WORK REQUEST
Among the lines below, restate word for word only those from the line with "(284.33 s to 285.23 s)" through the line with "(291.53 s to 292.43 s)", with both end lines kept.
DATA PROVIDED section start
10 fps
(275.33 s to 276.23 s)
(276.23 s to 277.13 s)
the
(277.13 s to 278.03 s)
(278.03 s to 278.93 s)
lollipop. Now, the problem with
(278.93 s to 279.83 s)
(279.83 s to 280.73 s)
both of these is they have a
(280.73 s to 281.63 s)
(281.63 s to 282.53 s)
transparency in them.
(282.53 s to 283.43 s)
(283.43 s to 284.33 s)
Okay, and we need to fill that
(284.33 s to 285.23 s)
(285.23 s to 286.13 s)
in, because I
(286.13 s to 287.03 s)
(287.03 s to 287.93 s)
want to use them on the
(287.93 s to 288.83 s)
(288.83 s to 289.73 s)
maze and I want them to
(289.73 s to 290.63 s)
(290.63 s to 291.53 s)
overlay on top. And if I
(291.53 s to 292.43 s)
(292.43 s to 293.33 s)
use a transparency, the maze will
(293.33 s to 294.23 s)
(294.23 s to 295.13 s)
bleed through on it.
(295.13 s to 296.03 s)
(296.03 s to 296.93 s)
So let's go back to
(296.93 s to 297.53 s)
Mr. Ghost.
DATA PROVIDED section end
DATA PROVIDED section start
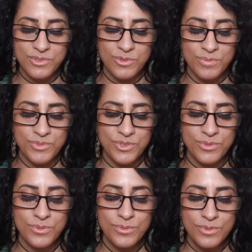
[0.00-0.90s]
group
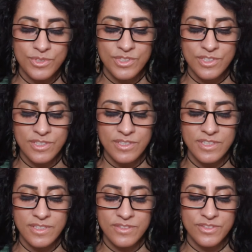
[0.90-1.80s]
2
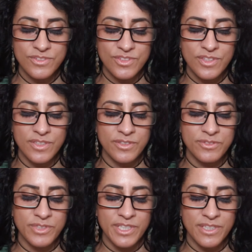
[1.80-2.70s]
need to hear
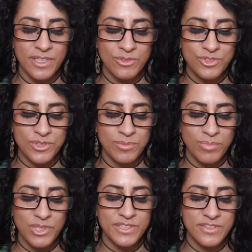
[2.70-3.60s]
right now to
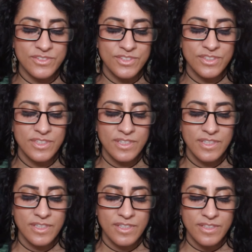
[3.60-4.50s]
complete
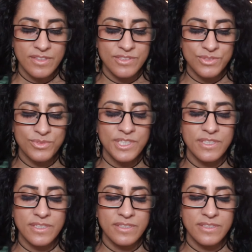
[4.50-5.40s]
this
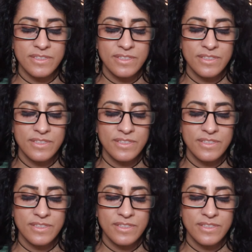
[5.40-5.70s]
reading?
DATA PROVIDED section end
SOLVED PROBLEM
(284.33 s to 285.23 s)
(285.23 s to 286.13 s)
in, because I
(286.13 s to 287.03 s)
(287.03 s to 287.93 s)
want to use them on the
(287.93 s to 288.83 s)
(288.83 s to 289.73 s)
maze and I want them to
(289.73 s to 290.63 s)
(290.63 s to 291.53 s)
overlay on top. And if I
(291.53 s to 292.43 s)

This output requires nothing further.